O texto é um poema, mas, em razão de sua função moralizante, o narrador é bem presente, algo
bem diferente do eu lírico com o qual estamos acostumados na contemporaneidade. Muitas vezes,
ele fala diretamente ao leitor: “Pensa, leitor, no meu desanimar” (v.94, Canto VIII); “desta
Comédia, meu leitor, te Juro – ” (v. 128, Canto XVI); “Leitor, um jogo ora ouvirás diverso:” (v.

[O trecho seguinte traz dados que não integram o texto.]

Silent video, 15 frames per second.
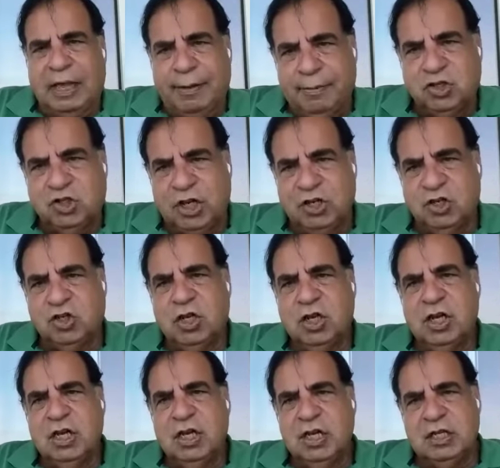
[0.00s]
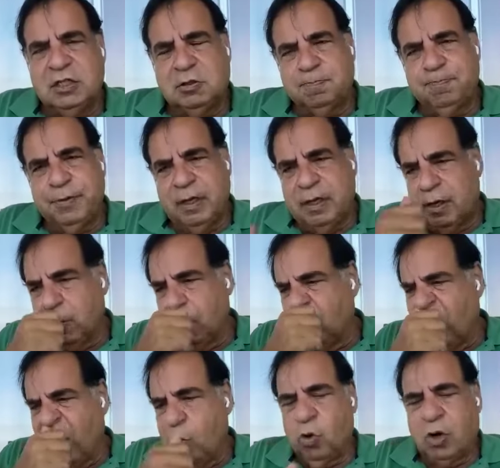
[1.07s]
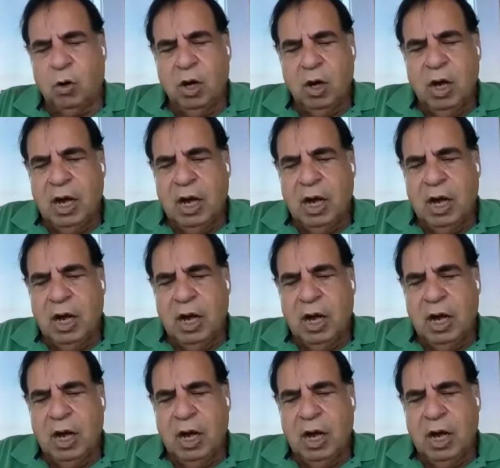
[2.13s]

climate change is, uh, how,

118, Canto XXII). Esse recurso foi muito utilizado dentre os escritores do século XIX, como José
de Alencar, Machado de Assis e Freud. Essa fala direta ao leitor busca uma intimidade, passo
crucial para a proximidade de ideias.
Ainda não desenvolvi a contento meu projeto de leitura sobre a era medieval, mas já andava
desconfiando que, muito longe de ser um “período de trevas” como os iluministas sempre nos
fizeram acreditar, a Idade Média foi um período de grande efervescência cultural, em que a cultura
greco-romana exerceu grande influência, sobretudo ao Cristianismo. A divina comédia nos faz
perceber que, ao mesmo tempo em que a Igreja exercia um poder de Estado e que a moral cristã
classificava comportamentos e pensamentos, as diretrizes teórico-religiosas eram embasadas na
cultura clássica. Uma contradição? Acho que não, afinal, era preciso partir de alguma coisa para
criticar ou usar como exemplo (às vezes, esses dois posicionamentos, embora contraditórios, eram
aplicados numa mesma categoria; é o caso do politeísmo tão criticado pelo cristianismo, mas ao
mesmo templo aplicado, como na ideia de um santo para cada coisa). Assim, temos uma situação
em que a concepção “científica” do mundo era fundamentada em Aristóteles; parte das concepções
cristãs, em Platão.
Podemos entender a obra de Dante como um resumo das concepções da Idade Média. Ele
poderia ter feito um tratado, mas como era um poeta, fez um poema. É uma obra soberba!